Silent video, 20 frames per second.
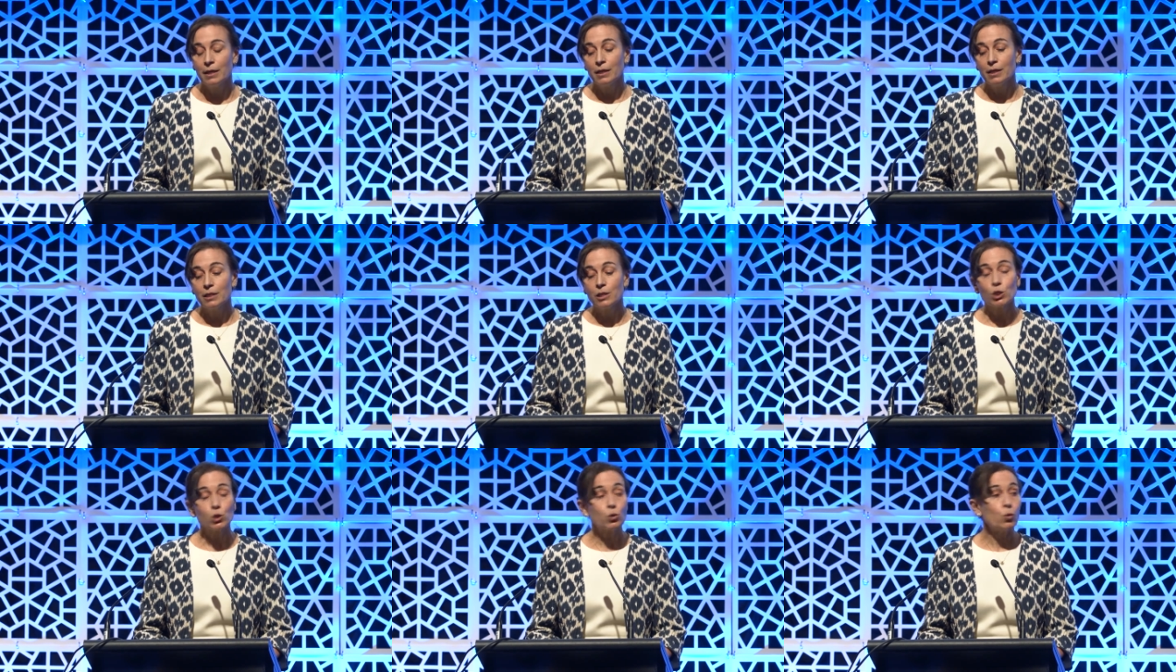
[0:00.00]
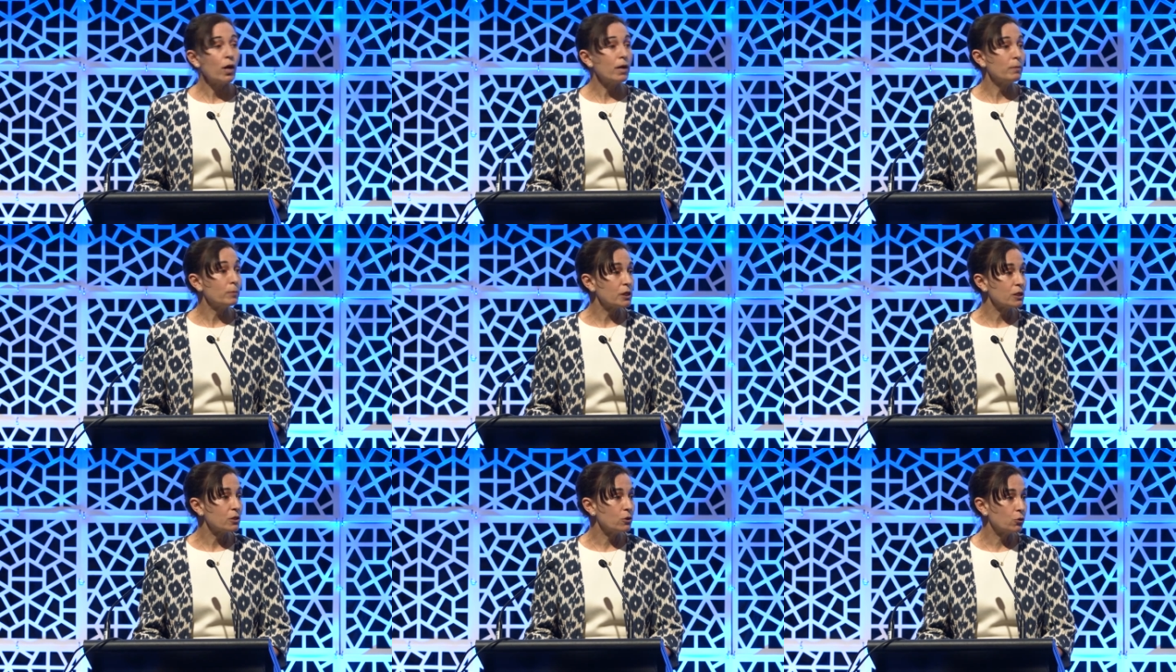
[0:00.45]

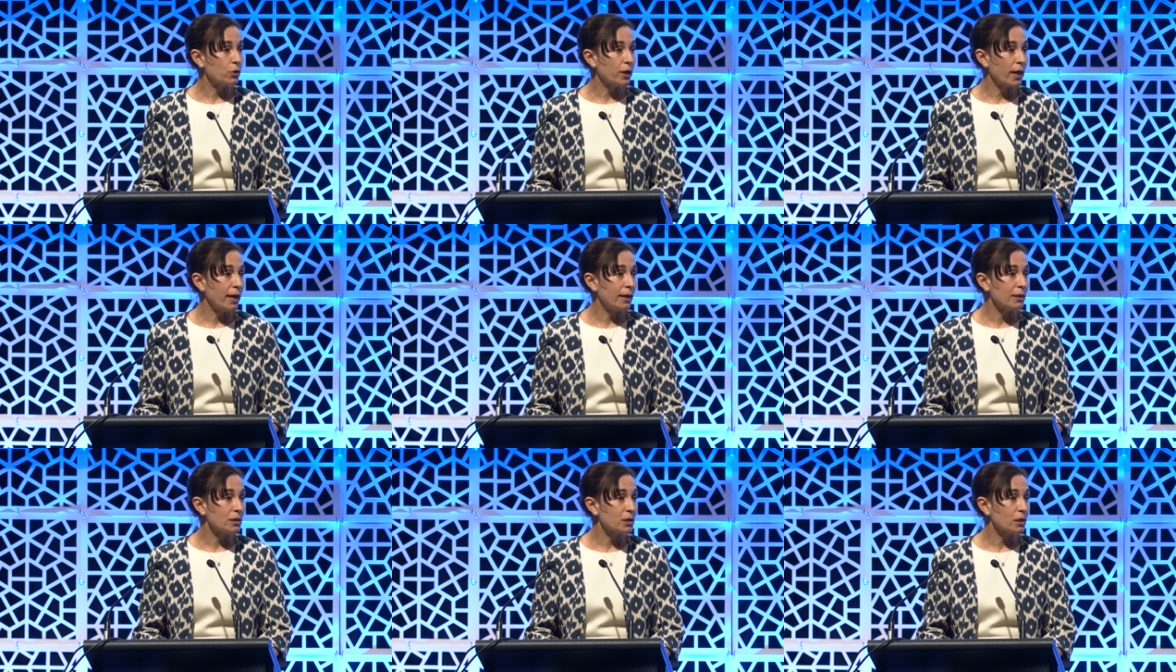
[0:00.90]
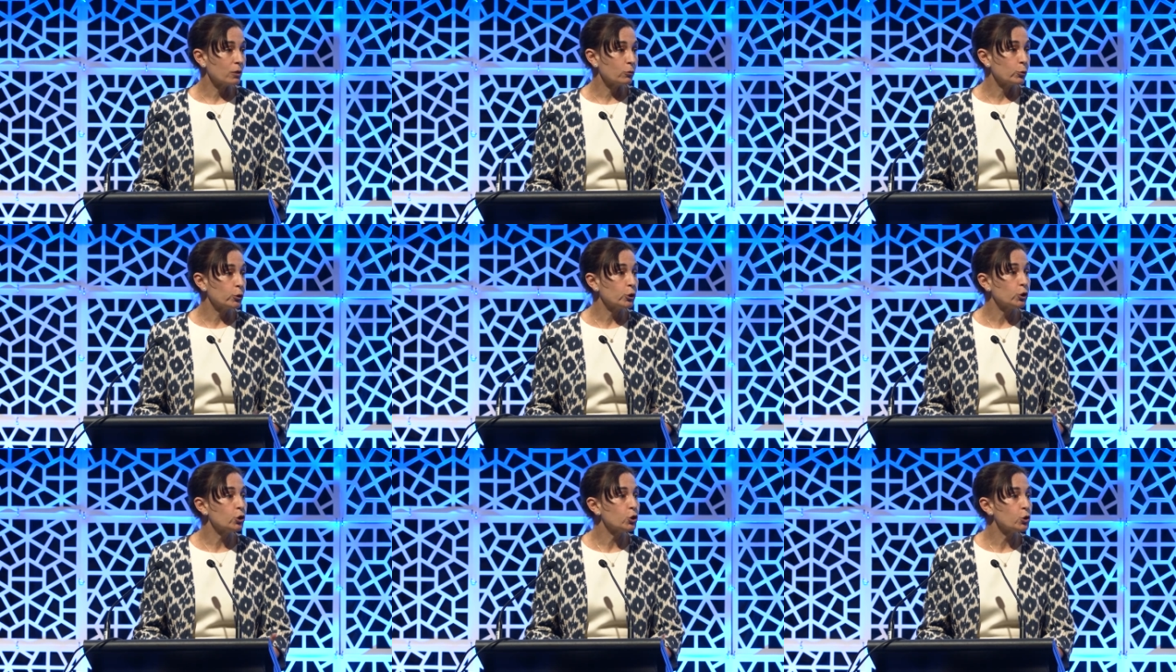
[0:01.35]
Squamous cell cancer,
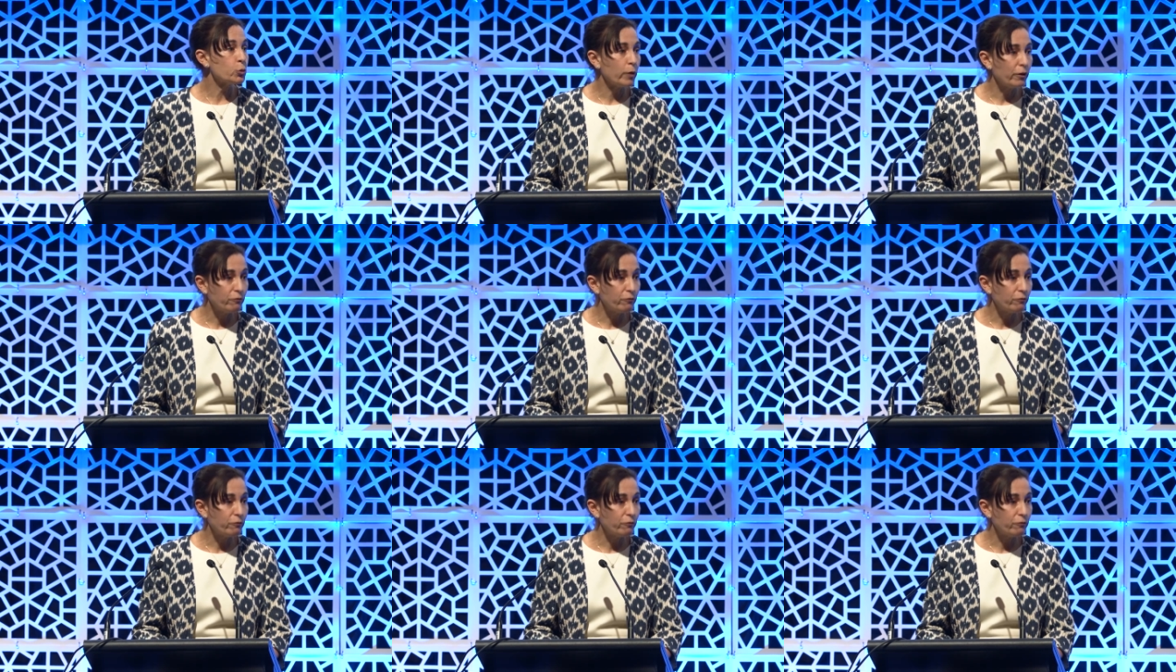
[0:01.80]
reduced by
────
* [Your objective] Line by line, reproduce the material above exactly, leaving each picture out.

* [Exercise response]
Silent video, 20 frames per second.
[0:00.00]
[0:00.45]

[0:00.90]
[0:01.35]
Squamous cell cancer,
[0:01.80]
reduced by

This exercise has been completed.